You are so inspiring Shari.
Shari...
You have me in tears as well. What a special little boy. He is so lucky to have such an amazing mom that is his advocate. I know all too well what it feels like to not be able to communicate with one of your children. It can be so painful at times. Heavenly Father has blessed him tremendously by sending him to you. He knew you would fight for him and you are! I have considered many of Emmies bus drivers her guardian angels. Thank goodness for people who are in tune. Keep your head up and keep fighting! He will thank you for your persistence! XOXO
Also... I now have an extra aug comm device if you want it. Its called a Mercury. It helped wonders!
Shari... shed a few tears... yes mothers know... I can only imagine how that would make me feel. What a darling angel.... this life has its challenges for all of us, won't it be wonderful some day that all that intelligence will just come pouring out! You are amazing.... you are a mother warrior... you are inspiring. Stay the course. We all know you will because of who you are!
PS That bus driver is an angel.
Sobbing. Tate is so lucky to have you as his mom! AND the bus driver, oh my goodness, makes you feel good knowing there are FANTASTIC, WONDERFUL people in this world.
Shari, Have you read Disconnected Kids by Dr. Robert Melillo? I'm currently reading it and plan on using its home-based program (exercises) on my children (and myself!) It sounds very promising!
You can find it here: http://www.amazon.com/Disconnected-Kids-Groundbreaking-Neurological-Disorders/dp/0399535608/ref=sr_1_1?ie=UTF8&qid=1298564953&sr=8-1
Your little Tate is a beautiful boy. I am so glad the bus driver brought the snack bucket back and you were able to figure out what was wrong. You are such a wonderful mother to him:)
Amen to all that has been said! and that is all I can say right now. I must go clean up my momma tear mess...

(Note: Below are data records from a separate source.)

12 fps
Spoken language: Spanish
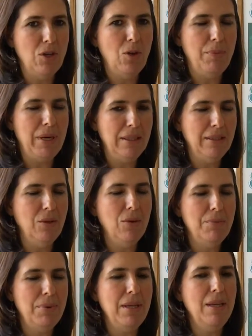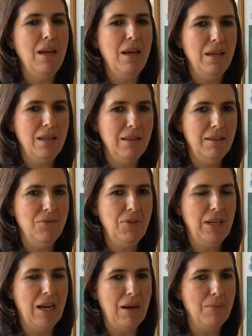el operativo en vía,
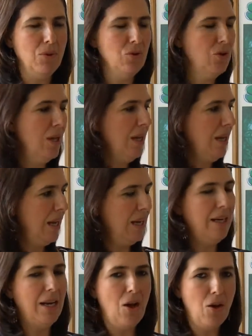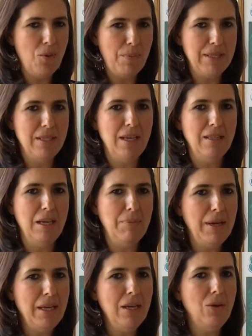identificamos el grado de opacidad del
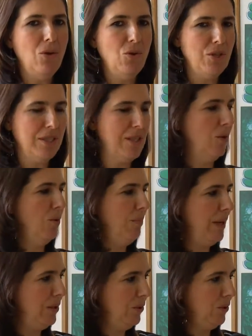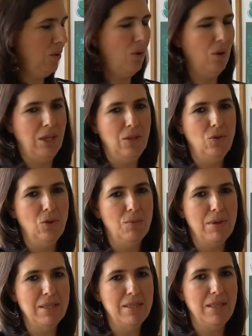vehículo, si está cumpliendo o no con las
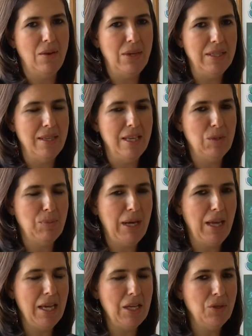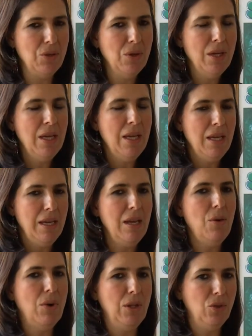normas establecidas para ello
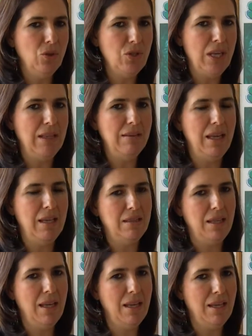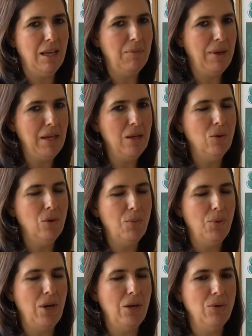y cuando se detecta de que el vehículo
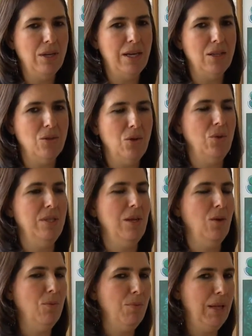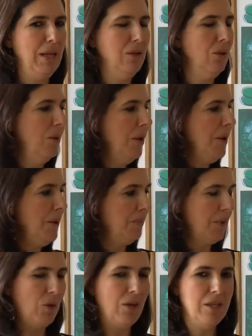por alguna razón no está cumpliendo
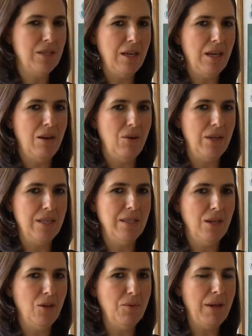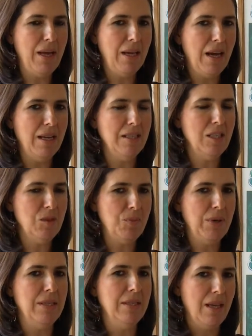con esta, con esta norma de gases,
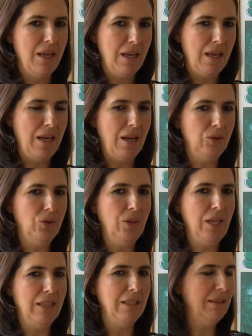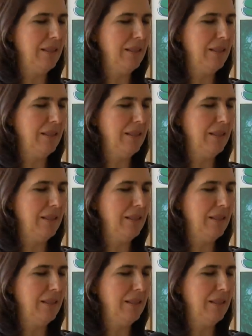pues eh, la autoridad de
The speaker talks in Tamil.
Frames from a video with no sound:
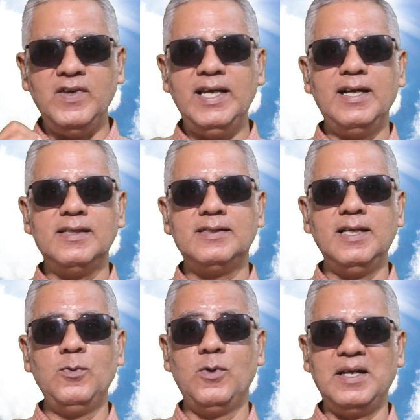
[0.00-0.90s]

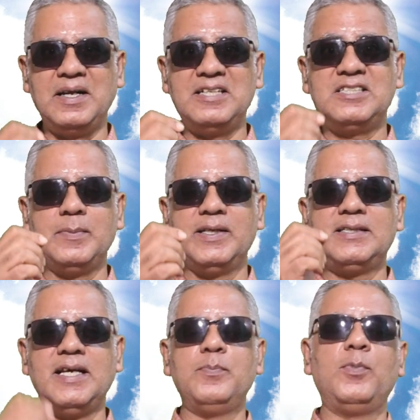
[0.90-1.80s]
வீரத்தில் ஒரு
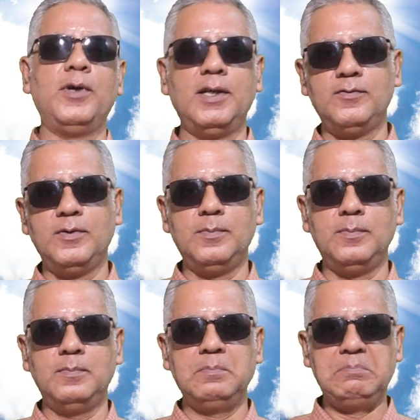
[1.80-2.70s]
ரிஷபத்தை போலவும்
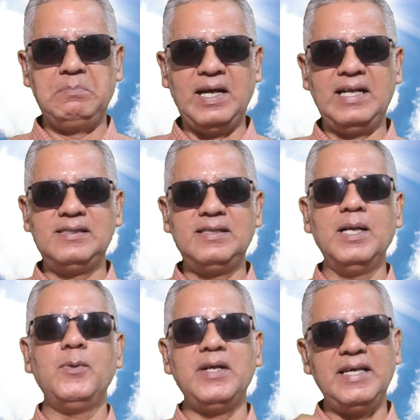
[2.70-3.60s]

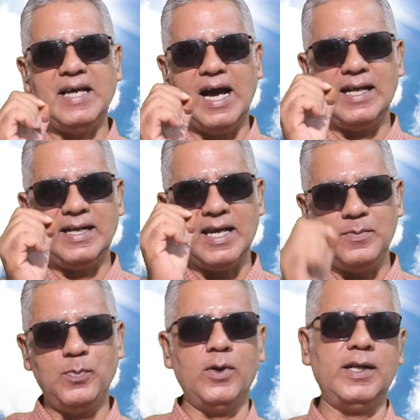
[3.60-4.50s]
பலத்துல ஒரு யானையை
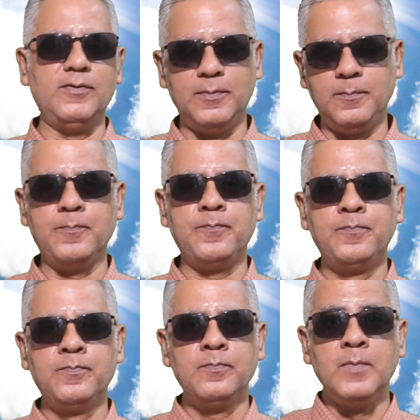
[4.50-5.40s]
போலவும்
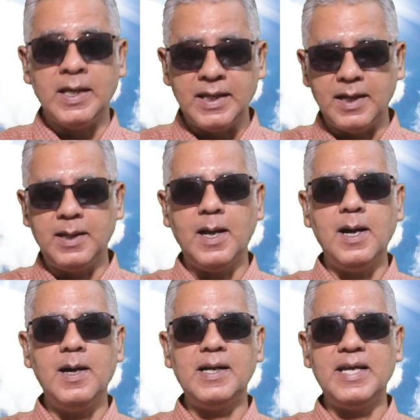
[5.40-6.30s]

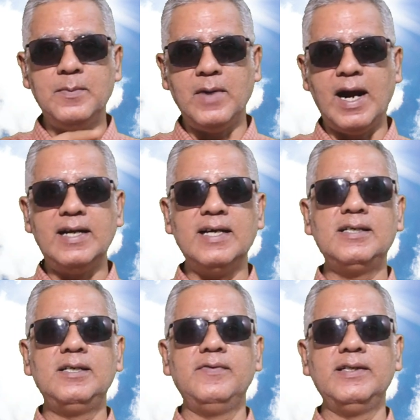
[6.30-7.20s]
எல்லாரையும்
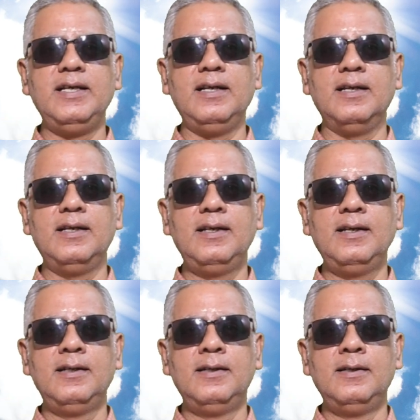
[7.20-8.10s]
அடக்குவதில்
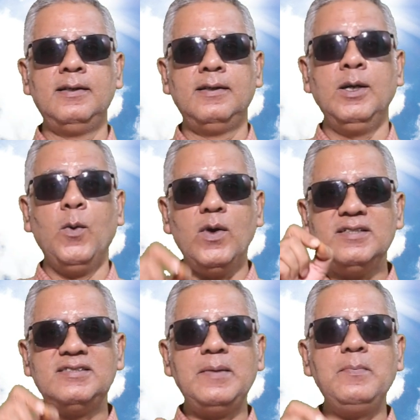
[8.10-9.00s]
ஒரு
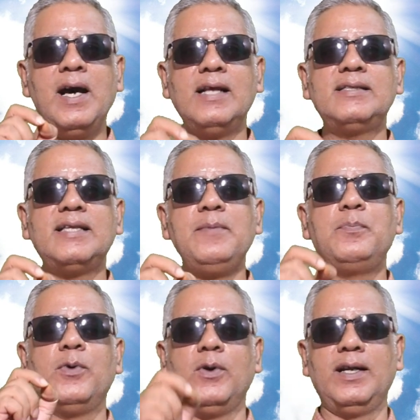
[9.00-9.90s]
சிம்ஹத்தை
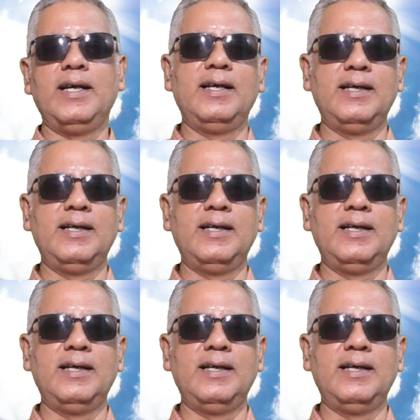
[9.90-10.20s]
போல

Oh, Shari. I am a bawling mess right now after ready that post. You already know how much I love you and Tater and wish with all my heart that you could "fix" things for him. I know that you are both being blessed daily, though, for all that you are doing and continue to do for him.
Thanks for being an inspiring mom.
I am in tears. You are amazing! Thank you for this. We as moms forget at times that we are so blessed.
i love when you do posts on tate. thank you for being so honest. i have had many crying sessions on my floor in a closed room. i'm so happy tate got his little snack bucket back. that is the sweetest story.
Thanks for sharing, I know all to well how you feel. Tate is so lucky to have you, as you are him.
Shari, my heart ached and tears flowed as I read your story. I have had several similar situations with my youngest child. Blake is 7 1/2 years old - he has autism and is also non-verbal. I have tried so hard to understand him and to help him. Many times, I cannot figure out what he wants or needs. The bus driver is one of the "angels around about you, to bear you up." Tate is very fortunate to have you as his mother.
oh my goodness what a beautiful post. i am crying! we don't know the reasons, only the lord. what a sweet sweet boy. loves to all of you!